Thursday, May 28, 2009

adventures in baking

This weekend is the Jewish holiday of Shavuot, and one of the traditions of this particular holiday is the eating of dairy foods, especially cheese blintzes and cheesecake. Another Jewish friend of mine, SK (I can't even remember how many S friends I have written about on the blog or which numbers are which ones, so I am just going with initials at this point), is a good baker and asked if I wanted to help make a cheesecake for Shavuot, which I absolutely did.

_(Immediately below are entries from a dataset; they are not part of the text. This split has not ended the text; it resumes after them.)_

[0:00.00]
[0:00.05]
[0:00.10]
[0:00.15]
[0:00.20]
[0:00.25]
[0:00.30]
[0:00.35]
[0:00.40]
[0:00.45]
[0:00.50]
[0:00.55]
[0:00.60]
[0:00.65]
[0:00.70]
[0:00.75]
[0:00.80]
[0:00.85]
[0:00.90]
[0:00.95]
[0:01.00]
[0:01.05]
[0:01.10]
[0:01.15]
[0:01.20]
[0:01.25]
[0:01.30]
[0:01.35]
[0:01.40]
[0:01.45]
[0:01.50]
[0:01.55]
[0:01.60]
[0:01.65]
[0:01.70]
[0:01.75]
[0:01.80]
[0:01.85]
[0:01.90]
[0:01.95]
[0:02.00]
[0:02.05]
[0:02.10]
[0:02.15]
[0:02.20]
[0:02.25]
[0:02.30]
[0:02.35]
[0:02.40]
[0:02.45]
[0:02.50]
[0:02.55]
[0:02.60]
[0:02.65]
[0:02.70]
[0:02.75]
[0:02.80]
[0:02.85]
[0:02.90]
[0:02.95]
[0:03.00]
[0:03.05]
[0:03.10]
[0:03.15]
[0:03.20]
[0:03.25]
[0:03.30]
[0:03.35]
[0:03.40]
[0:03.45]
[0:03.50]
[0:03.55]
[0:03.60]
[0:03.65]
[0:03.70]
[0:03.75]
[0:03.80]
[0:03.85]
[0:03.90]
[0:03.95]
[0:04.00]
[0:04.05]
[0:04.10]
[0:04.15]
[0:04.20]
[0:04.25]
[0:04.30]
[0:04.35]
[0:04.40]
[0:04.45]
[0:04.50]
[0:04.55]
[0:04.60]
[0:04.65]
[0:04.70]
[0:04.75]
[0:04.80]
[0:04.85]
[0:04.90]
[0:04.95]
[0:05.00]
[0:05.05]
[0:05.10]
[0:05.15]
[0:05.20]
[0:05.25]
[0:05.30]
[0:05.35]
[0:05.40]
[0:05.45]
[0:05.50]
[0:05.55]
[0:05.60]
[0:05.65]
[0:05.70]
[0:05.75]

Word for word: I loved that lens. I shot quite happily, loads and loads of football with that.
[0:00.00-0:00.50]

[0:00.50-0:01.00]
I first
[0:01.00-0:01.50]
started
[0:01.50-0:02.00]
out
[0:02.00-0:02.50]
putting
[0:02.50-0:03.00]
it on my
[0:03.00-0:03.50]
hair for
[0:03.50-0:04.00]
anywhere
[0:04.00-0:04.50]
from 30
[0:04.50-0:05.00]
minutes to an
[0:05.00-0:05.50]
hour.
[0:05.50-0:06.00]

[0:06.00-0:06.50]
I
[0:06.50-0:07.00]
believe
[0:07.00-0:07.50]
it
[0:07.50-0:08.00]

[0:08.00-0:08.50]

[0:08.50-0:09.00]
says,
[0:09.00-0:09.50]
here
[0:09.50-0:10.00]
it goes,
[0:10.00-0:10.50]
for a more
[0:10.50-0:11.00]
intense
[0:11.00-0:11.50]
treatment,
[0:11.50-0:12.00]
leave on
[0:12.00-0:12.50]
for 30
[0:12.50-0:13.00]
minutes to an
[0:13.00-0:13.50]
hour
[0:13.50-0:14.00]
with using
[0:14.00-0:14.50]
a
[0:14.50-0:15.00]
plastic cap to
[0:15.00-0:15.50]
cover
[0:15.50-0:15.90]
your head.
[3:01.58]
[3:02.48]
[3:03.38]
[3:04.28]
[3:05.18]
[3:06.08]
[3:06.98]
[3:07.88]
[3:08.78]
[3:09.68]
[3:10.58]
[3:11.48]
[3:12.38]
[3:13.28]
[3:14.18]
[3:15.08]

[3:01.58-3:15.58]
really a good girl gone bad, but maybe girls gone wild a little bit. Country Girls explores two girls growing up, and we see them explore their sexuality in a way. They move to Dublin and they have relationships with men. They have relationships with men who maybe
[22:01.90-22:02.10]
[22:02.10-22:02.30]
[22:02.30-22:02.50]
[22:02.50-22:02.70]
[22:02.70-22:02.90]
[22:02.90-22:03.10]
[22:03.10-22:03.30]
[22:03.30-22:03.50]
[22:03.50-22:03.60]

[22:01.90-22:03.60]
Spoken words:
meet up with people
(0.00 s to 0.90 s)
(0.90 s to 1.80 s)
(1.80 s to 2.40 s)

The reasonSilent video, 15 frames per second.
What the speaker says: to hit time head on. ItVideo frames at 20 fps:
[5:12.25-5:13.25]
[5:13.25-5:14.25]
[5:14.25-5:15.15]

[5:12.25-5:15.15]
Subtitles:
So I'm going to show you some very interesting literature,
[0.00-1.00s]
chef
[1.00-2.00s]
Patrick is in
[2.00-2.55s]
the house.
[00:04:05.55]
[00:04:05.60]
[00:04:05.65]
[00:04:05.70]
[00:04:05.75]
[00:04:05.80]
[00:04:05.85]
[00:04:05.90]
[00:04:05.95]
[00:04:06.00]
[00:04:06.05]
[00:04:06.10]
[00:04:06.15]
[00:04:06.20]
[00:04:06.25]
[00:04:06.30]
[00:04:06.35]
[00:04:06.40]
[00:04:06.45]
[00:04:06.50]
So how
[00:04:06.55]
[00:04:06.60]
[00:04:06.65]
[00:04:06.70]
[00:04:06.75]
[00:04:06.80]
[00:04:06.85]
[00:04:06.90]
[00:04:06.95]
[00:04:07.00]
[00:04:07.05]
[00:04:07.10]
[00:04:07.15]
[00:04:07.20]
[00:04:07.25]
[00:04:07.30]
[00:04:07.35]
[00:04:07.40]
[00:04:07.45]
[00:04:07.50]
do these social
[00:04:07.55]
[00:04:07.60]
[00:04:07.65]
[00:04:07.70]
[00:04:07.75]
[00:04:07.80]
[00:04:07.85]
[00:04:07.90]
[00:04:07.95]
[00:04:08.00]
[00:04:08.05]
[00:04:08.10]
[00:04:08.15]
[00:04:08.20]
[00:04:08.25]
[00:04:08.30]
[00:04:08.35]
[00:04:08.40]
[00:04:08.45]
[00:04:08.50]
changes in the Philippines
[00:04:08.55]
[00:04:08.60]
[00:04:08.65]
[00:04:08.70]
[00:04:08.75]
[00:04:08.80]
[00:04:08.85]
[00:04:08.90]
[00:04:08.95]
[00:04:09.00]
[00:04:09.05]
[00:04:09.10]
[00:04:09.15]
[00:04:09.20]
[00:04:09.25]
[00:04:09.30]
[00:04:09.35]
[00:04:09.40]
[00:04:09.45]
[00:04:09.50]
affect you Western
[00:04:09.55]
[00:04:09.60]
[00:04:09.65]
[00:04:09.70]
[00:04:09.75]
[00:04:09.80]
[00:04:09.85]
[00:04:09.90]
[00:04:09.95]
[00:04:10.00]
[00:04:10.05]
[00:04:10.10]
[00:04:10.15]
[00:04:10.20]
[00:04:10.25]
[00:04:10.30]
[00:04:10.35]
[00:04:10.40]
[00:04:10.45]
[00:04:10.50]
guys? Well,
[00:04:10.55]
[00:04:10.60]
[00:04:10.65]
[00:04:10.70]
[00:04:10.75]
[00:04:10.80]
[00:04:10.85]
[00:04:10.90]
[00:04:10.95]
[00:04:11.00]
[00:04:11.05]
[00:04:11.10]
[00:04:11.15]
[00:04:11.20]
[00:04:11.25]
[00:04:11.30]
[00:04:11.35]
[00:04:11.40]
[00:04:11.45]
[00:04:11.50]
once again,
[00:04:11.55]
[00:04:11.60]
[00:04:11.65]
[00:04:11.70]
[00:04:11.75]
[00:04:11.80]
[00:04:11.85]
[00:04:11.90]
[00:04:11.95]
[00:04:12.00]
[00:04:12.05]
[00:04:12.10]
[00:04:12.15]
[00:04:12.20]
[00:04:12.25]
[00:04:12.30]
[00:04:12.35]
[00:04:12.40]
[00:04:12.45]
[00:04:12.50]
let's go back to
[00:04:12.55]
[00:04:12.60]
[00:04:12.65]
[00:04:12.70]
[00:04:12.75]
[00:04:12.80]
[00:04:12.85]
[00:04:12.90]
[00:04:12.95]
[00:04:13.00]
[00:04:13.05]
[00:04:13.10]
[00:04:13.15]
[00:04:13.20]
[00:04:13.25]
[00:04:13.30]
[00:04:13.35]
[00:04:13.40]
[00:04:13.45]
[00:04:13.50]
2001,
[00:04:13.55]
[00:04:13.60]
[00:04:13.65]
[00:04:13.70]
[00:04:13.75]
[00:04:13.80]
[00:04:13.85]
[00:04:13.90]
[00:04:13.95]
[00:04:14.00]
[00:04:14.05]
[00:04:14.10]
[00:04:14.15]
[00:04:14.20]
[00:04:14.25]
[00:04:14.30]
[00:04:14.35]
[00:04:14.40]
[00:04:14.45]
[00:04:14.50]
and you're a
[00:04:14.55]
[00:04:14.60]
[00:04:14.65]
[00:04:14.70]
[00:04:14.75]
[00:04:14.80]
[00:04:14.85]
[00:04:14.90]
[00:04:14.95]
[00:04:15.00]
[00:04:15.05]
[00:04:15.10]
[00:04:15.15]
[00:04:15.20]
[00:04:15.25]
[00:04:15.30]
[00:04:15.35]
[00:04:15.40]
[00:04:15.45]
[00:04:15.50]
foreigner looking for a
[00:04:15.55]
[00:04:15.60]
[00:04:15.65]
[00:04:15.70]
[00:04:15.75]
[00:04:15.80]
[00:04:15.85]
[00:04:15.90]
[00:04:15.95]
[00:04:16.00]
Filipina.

Now, I will just say that with proper planning and foresight, we probably could have obtained most of the items we needed to make a proper cheesecake. But we did not do this. Instead, we decided at 3 pm yesterday (Wednesday) to make a cheesecake, both worked late, and finally met up around 10 pm in Maadi to start cooking. A supermarket chain called Alfa Market usually has imported foods, like cream cheese (the main ingredient in most cheesecakes, by the way), but there are none by SK's house and I didn't think to check the one by me on my way to Maadi. So instead we went to a local market by her house, where they had several varieties of Egyptian "cream" cheeses, none of which were actual cream cheese. Let's just say we improvised on many ingredients.

Soon enough we were in the kitchen of SK's neighbor -- which was, by the way, the nicest kitchen I have seen yet in Egypt. He had a microwave! It was so nice and shiny... But I digress. Anyway, we opted for an Oreo cheesecake, though we had to go with Egyptian generic brand Borio (once we mashed them up you couldn't even tell the difference), which we put in the crust and also crumbled into the filling. No graham crackers, so we made a crust out of crumbled Borios and McVities Hob-Nob biscuits, plus flour/eggs/sugar/butter/baking powder, etc. While that was baking, we improvised a filling out of...many things. Our independent taste-tests confirmed that it tastes mostly like cheesecake (and vaguely looks like it too) and smells really good, but the consistency is not quite right. It is sitting in my fridge right now, doing some thinking (and some hardening, inshallah), and we will eat it tonight.

To my friends in Egypt: come have some! To friends and family reading at home: chag sameach!